At a news conference last week, Satoshi Omura, a Japanese researcher and one of three scientists who had just won the Nobel Prize in Physiology or Medicine, made a comment that was not only modest but, properly considered, profound.
I’ll get to the comment in time. First, though, some background:
The scientists used modern laboratory techniques to discover anti-parasitic drugs that, in the Nobel Committee’s words, “have revolutionized the treatment of some of the most devastating parasitic diseases” in the world.
Dr. Omura’s work was on the development of a medicine that has nearly eradicated the dreaded disease “river blindness” and radically reduced the incidence of the disfiguring disease known as elephantiasis. Dr. Omura’s work has already helped hundreds of millions of sufferers of these diseases, and has the potential of eradicating the ailments entirely.
Parasitic diseases are a threat to an estimated one-third of the world’s population, particularly among the poor in sub-Saharan Africa, South Asia and Latin America.
The work of Dr. Omura and the other scientists consisted of identifying and isolating a compound, which they called Avermectin, that occurs in nature – in this case soil collected by Dr. Omura from a golf course near Tokyo.
Anti-parasitic agents are not the only blessings concealed in plants and soil. Many anti-bacterial and anti-viral compounds have also been found hidden in plain (if microscopic) sight, and successfully treat dangerous infections common in the Western world.
The most famous one is penicillin, which was discovered in 1928 when an airborne mold infected a petri dish in the lab of Scottish scientist Alexander Fleming. But there are scores of substances in nature that have become effective treatments for myriad maladies.
The bacterium that causes clostridium difficile colitis, or “C-diff,” for instance, a serious intestinal ailment, is prevalent in hospitals and, in 2011 resulted in about half a million infections and 29,000 deaths in the United States alone.
One of the most effective treatments for C-diff is a drug called Vancomycin (which also is the treatment of choice for complicated skin and bloodstream infections and some forms of meningitis). The drug was first isolated in 1953 from a soil sample collected from the interior jungles of Borneo.
Many scientists, upon isolating such compounds and identifying their properties and uses, proudly accept credit for their accomplishments. How many, though, I wonder, stop to think about just what it is they did and didn’t do?
To be sure, much credit is due for the painstaking work of cultivating biological agents, experimenting with them, compiling data, and then collating and interpreting them. But such cures for diseases, in the end, are merely discovered by the men of science, not created by them.
Do the researchers give thought to the Creator of the cures, Who secured them in unexplored places, until the arrival of the right time for their discoveries? Have they considered how odd it is that there even are cures for dreaded diseases in soil and plants?
So much of what is heralded as astounding scientific achievement is simply accessing the miracle of nature, of Hashem’s gifts. When a sheep was first successfully cloned a number of years ago, what was essentially accomplished was the coaxing of genetic material to do precisely what it does naturally all the time: code for traits, replicate and direct protein synthesis. Those things, not the clonings, were, and are, the miracles.
And when they were first performed, heart transplants were amazing. But, at least to thoughtful people, never remotely as amazing as hearts.

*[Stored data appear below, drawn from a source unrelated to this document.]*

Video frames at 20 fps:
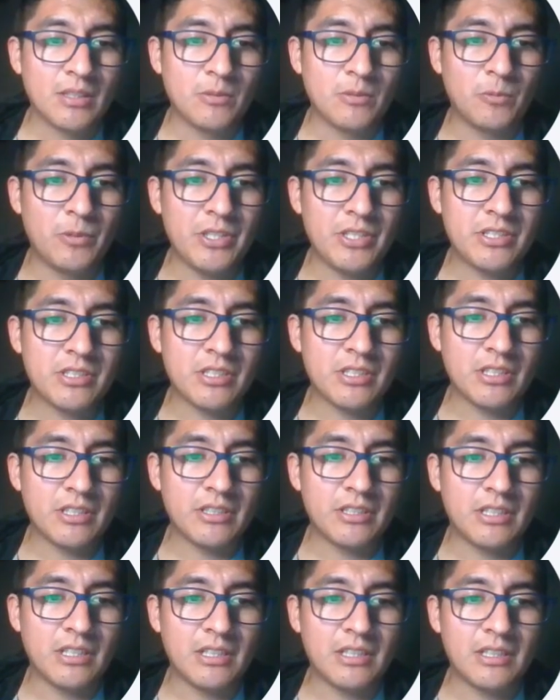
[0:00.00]
which
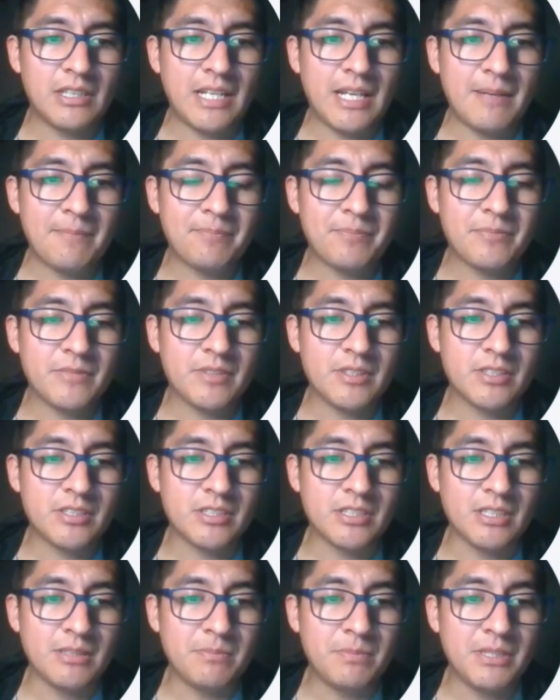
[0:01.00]
the lab
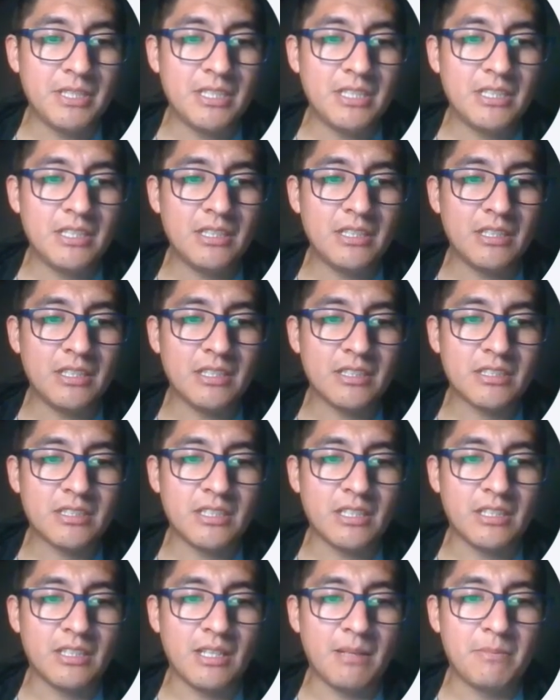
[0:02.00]
CB is
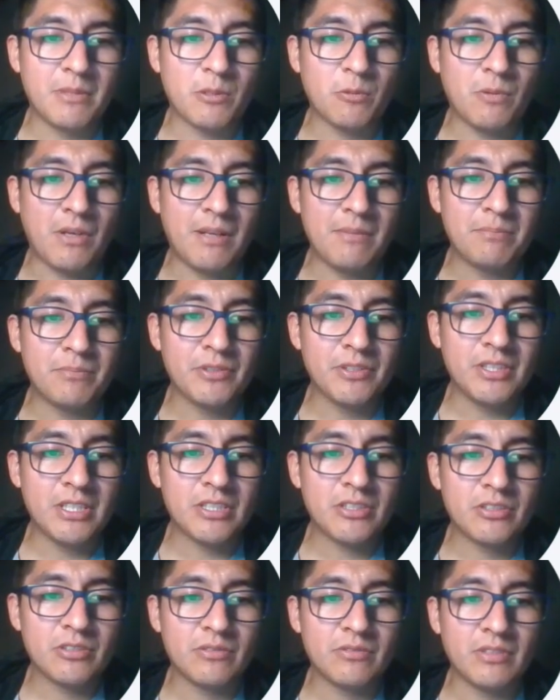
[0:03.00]
the number one
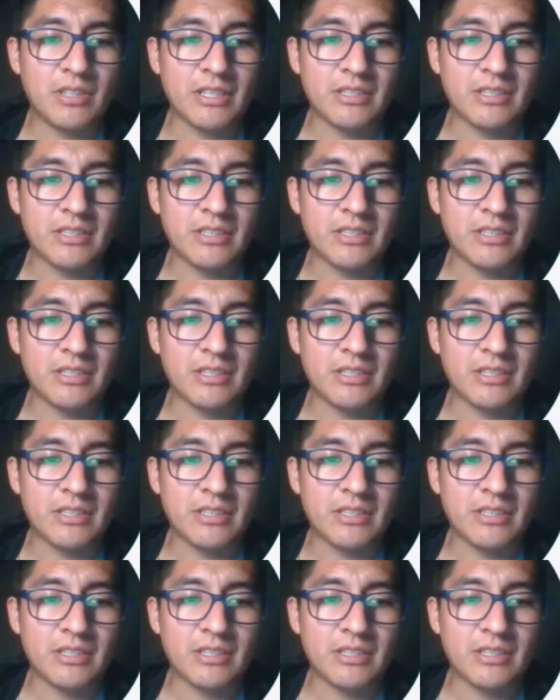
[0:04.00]
prediction.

Dr. Omura seems to have the requisite sensitivity to recognize, despite the great impact of his accomplishment, the limitation of the role he played.
We don’t understand why diseases are necessary (although they point, like nothing else could, to the fragility of our bodies, and the many miracles we are beneficiaries of when we are healthy). But it should astound us that Hashem has planted cures for ailments in the world He created for us.
Dr. Omura’s comment? After expressing his surprise at having won the Nobel Prize (“I never imagined I would win. If I had, I’d have worn a nicer necktie.”), he offered an assessment of what he had done.
“I merely borrowed,” he said, “the power of microbes.”
He didn’t cite the Creator of microbes (and everything else), and I have no idea of his religious beliefs. But his words, all the same, should serve to remind every maamin of the manifold miracles we routinely, if obliviously, experience, and of the fathomless debt we owe Hakadosh Baruch Hu.